- [Records for processing]:
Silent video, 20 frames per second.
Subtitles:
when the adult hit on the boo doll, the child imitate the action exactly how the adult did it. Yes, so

==

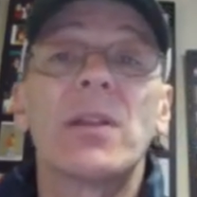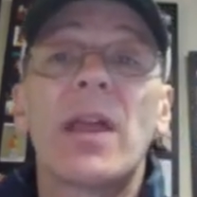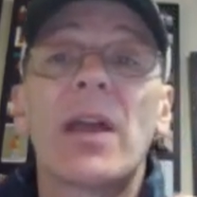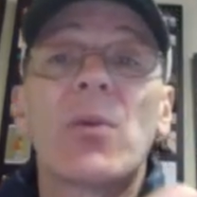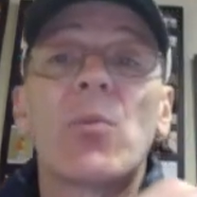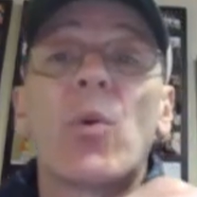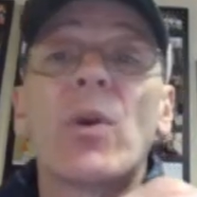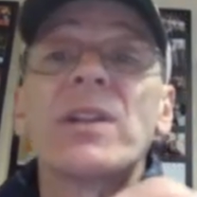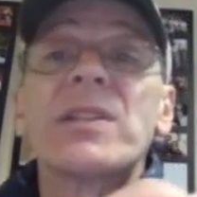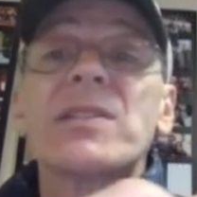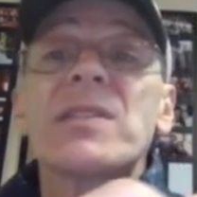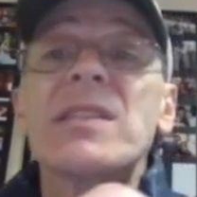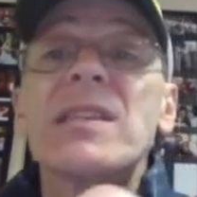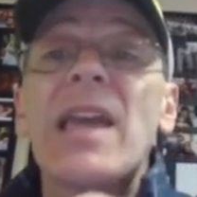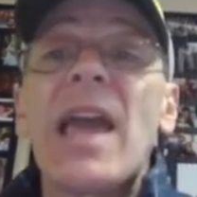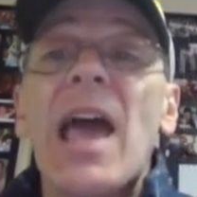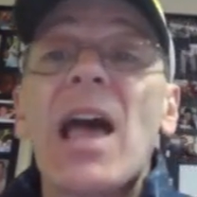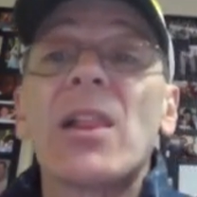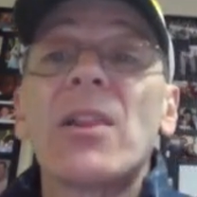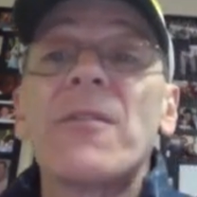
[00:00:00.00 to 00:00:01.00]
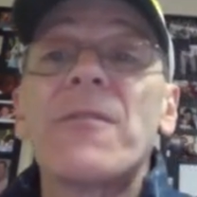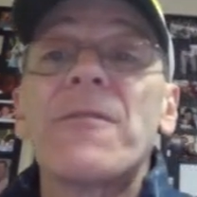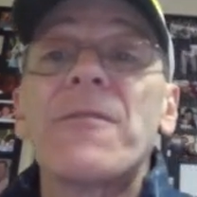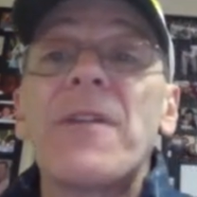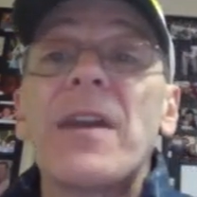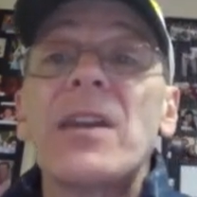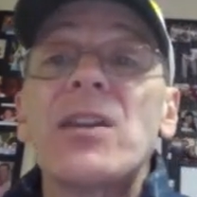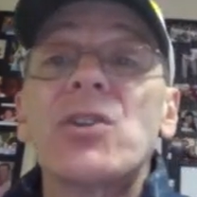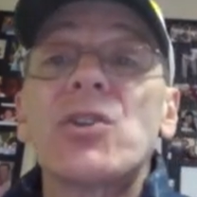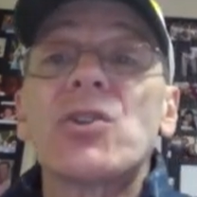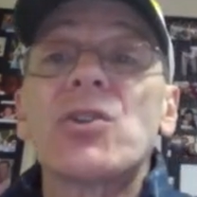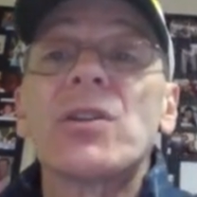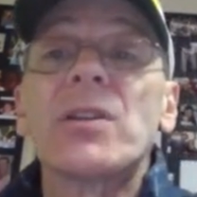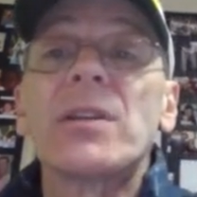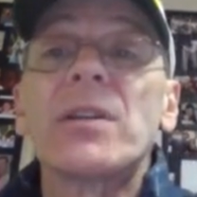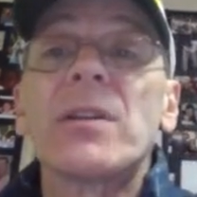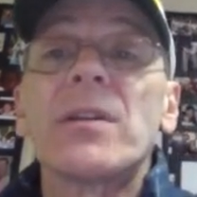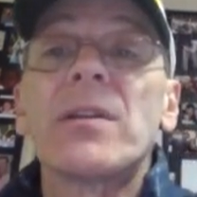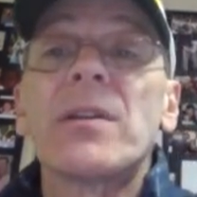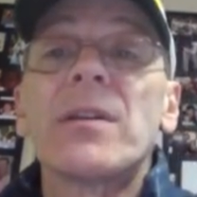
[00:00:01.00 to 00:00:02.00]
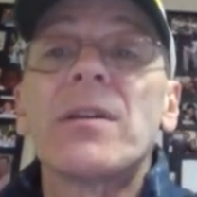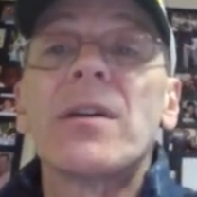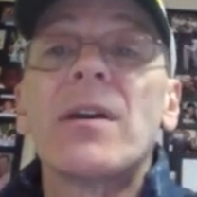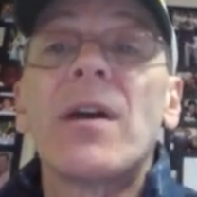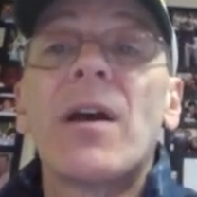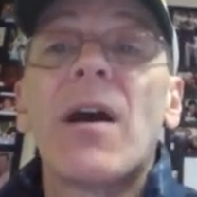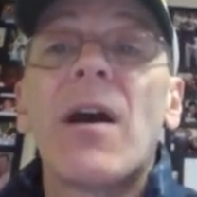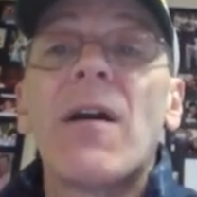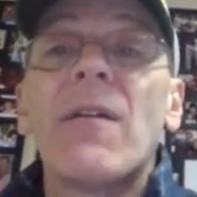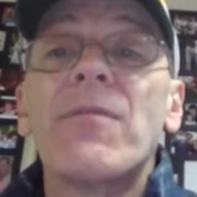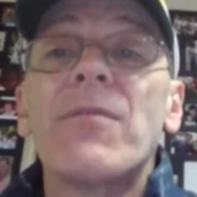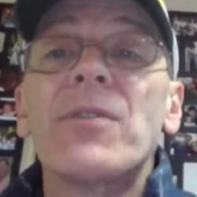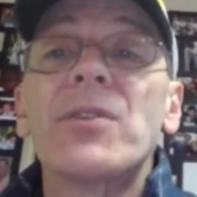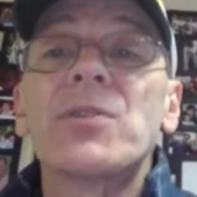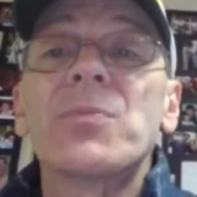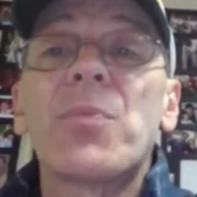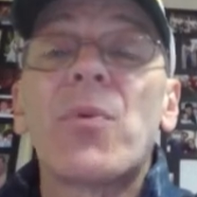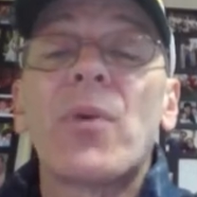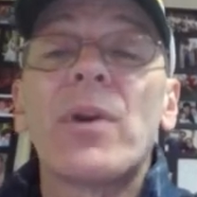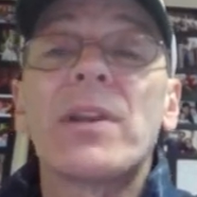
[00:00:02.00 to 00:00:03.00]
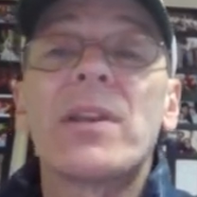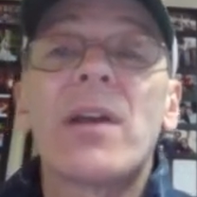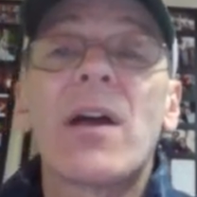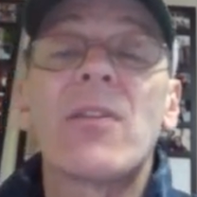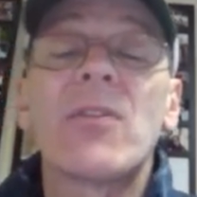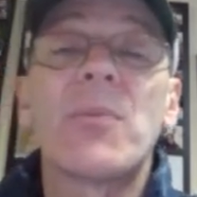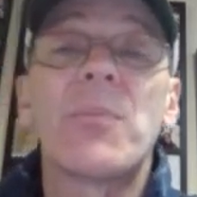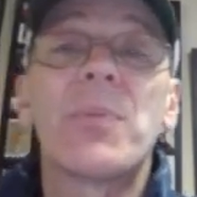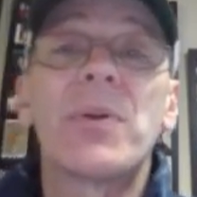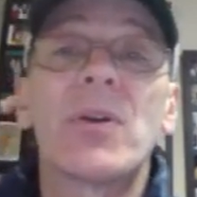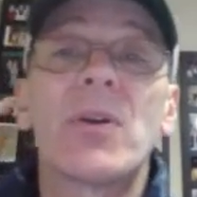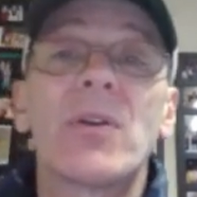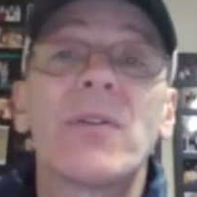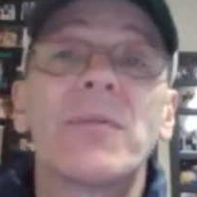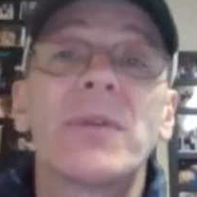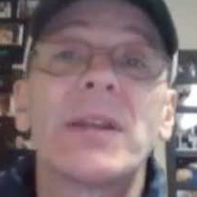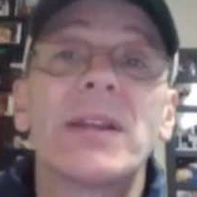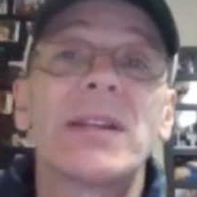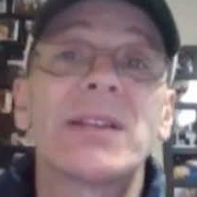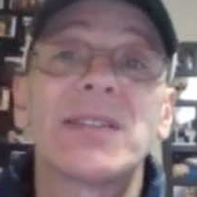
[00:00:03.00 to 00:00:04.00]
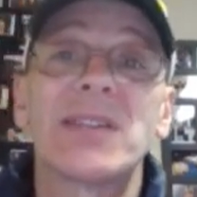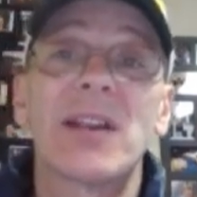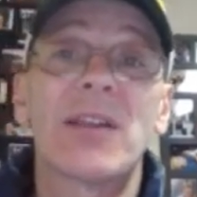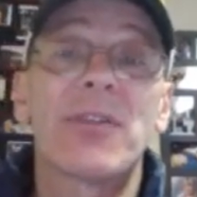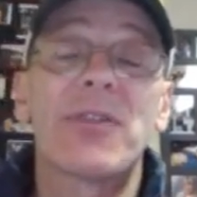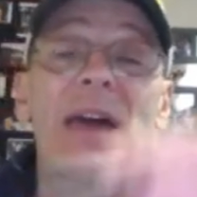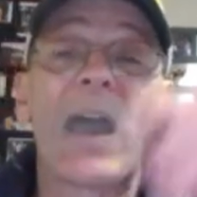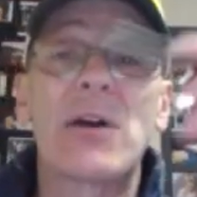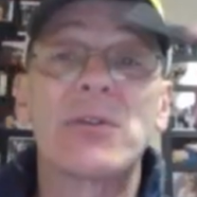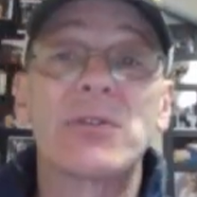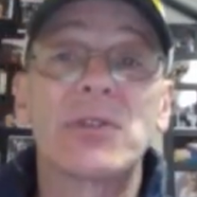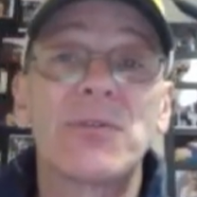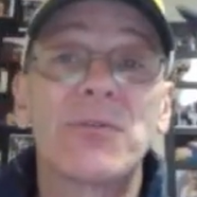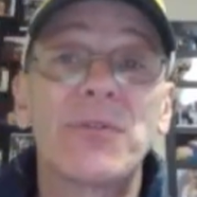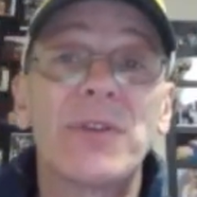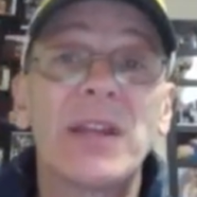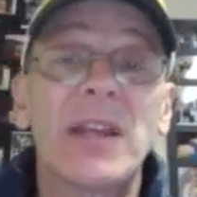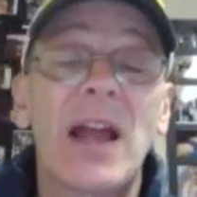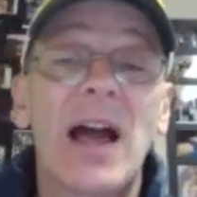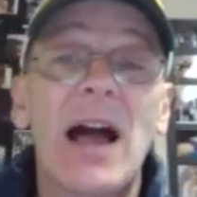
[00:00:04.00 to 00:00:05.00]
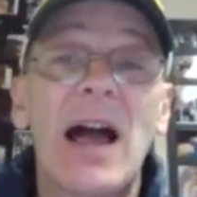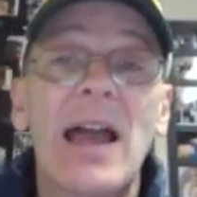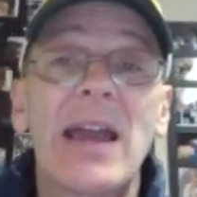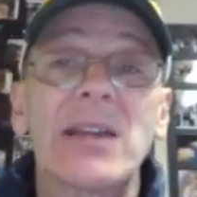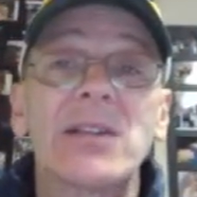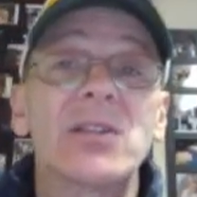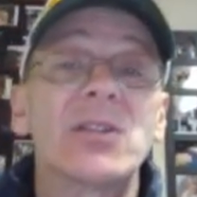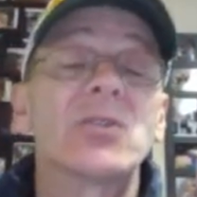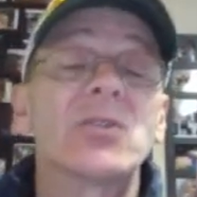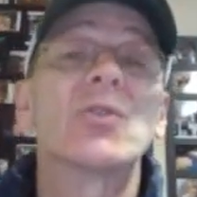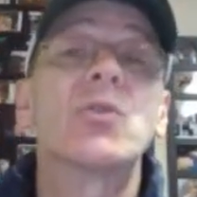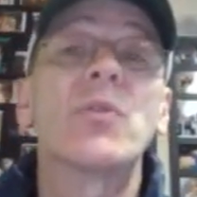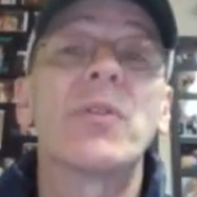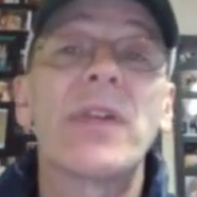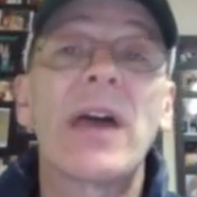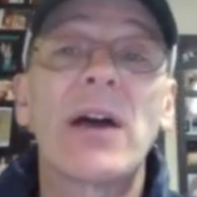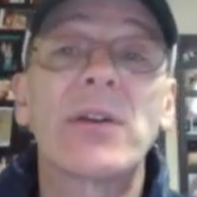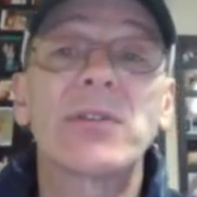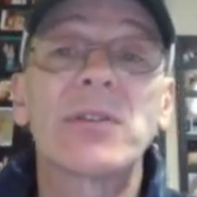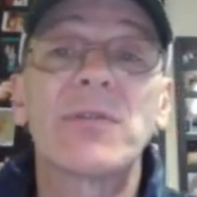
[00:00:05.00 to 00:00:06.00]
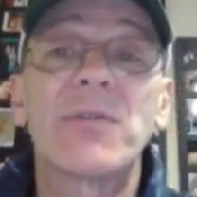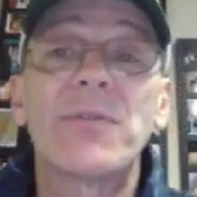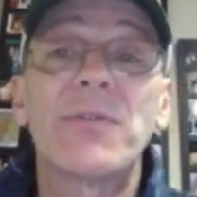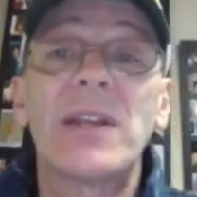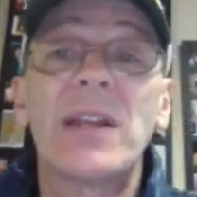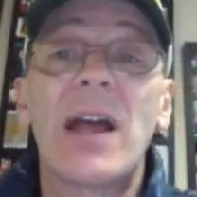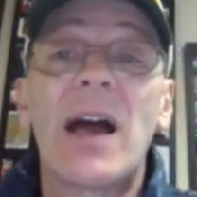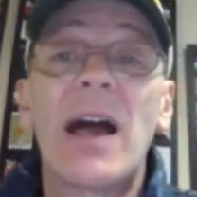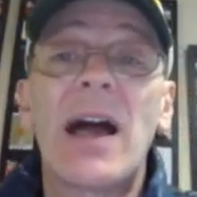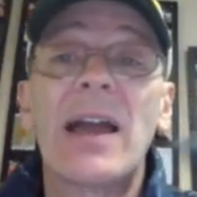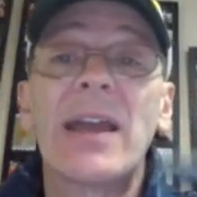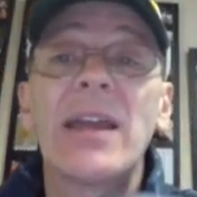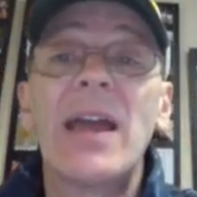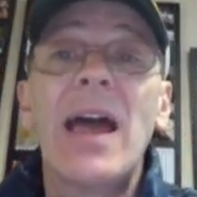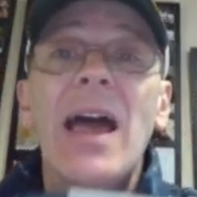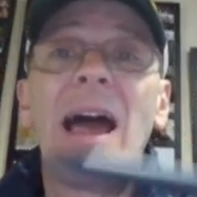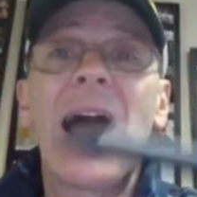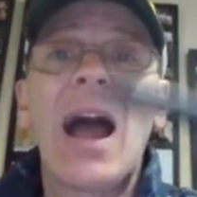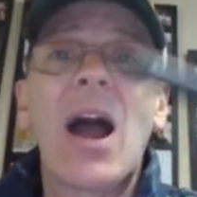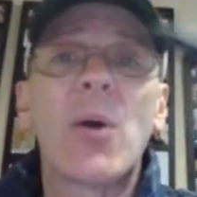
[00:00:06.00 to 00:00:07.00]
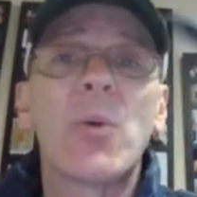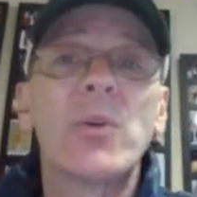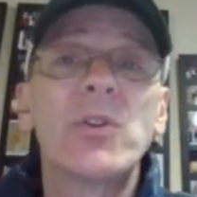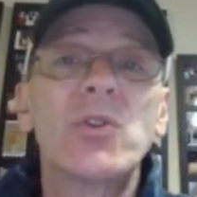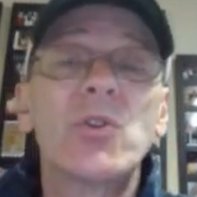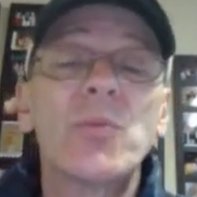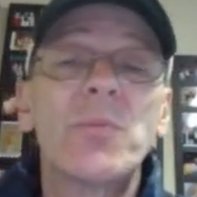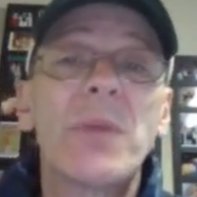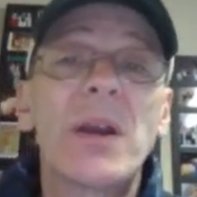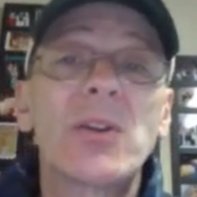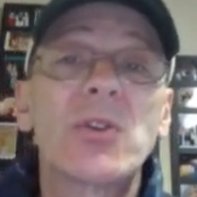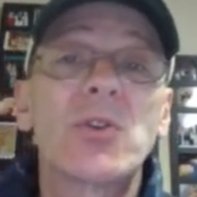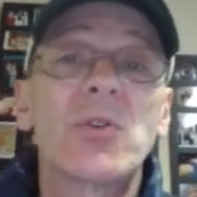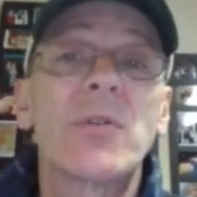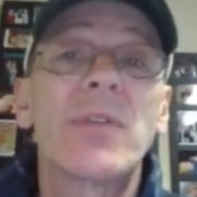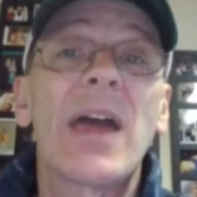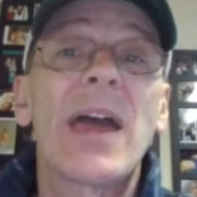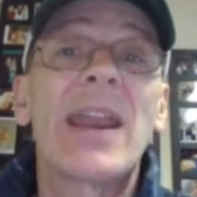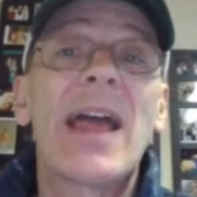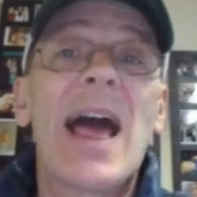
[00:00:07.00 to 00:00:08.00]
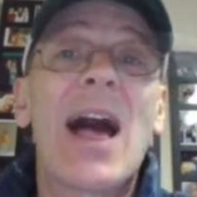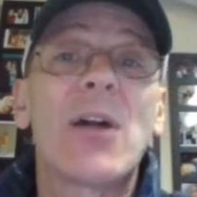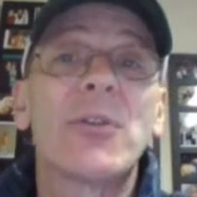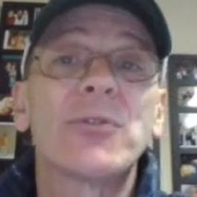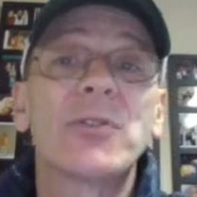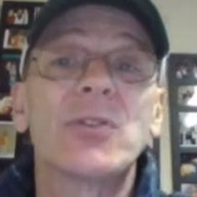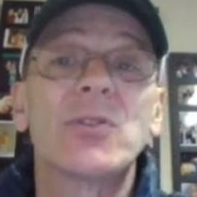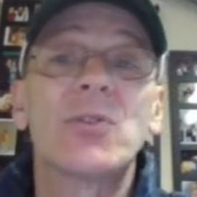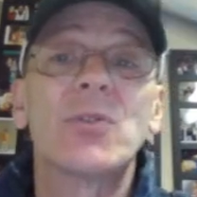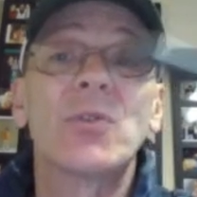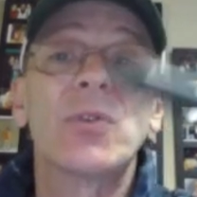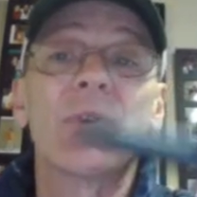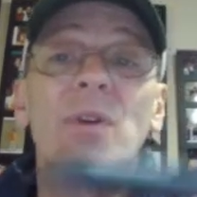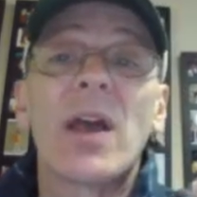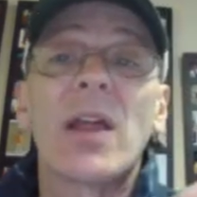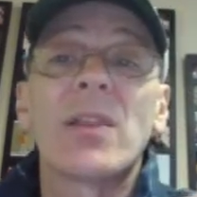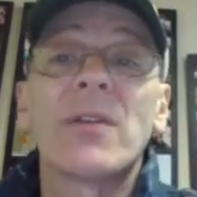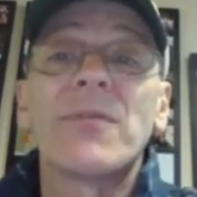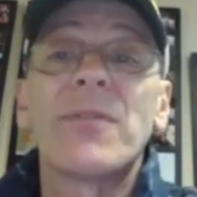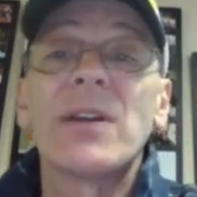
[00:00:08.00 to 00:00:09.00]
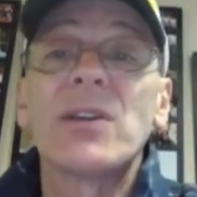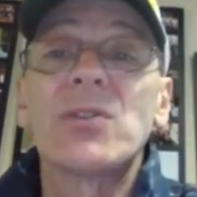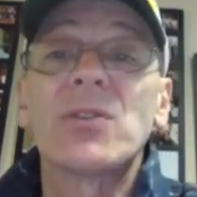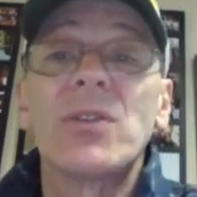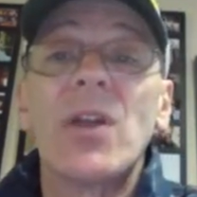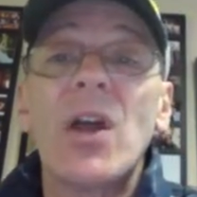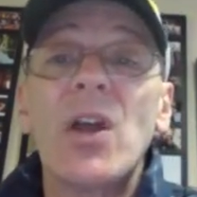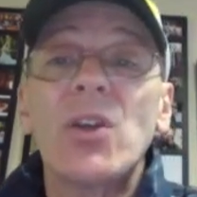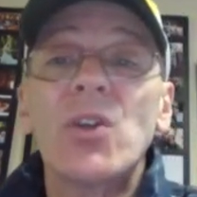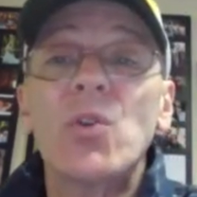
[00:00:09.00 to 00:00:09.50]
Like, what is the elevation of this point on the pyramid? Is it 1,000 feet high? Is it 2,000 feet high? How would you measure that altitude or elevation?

- [Assignment]: Beginning with the line above that contains "[00:00:03.00 to 00:00:04.00]" and ending with the line that contains "[00:00:08.00 to 00:00:09.00]", quote each line exactly, keeping out the pictures.

- [Result of this exercise]:
[00:00:03.00 to 00:00:04.00]
[00:00:04.00 to 00:00:05.00]
[00:00:05.00 to 00:00:06.00]
[00:00:06.00 to 00:00:07.00]
[00:00:07.00 to 00:00:08.00]
[00:00:08.00 to 00:00:09.00]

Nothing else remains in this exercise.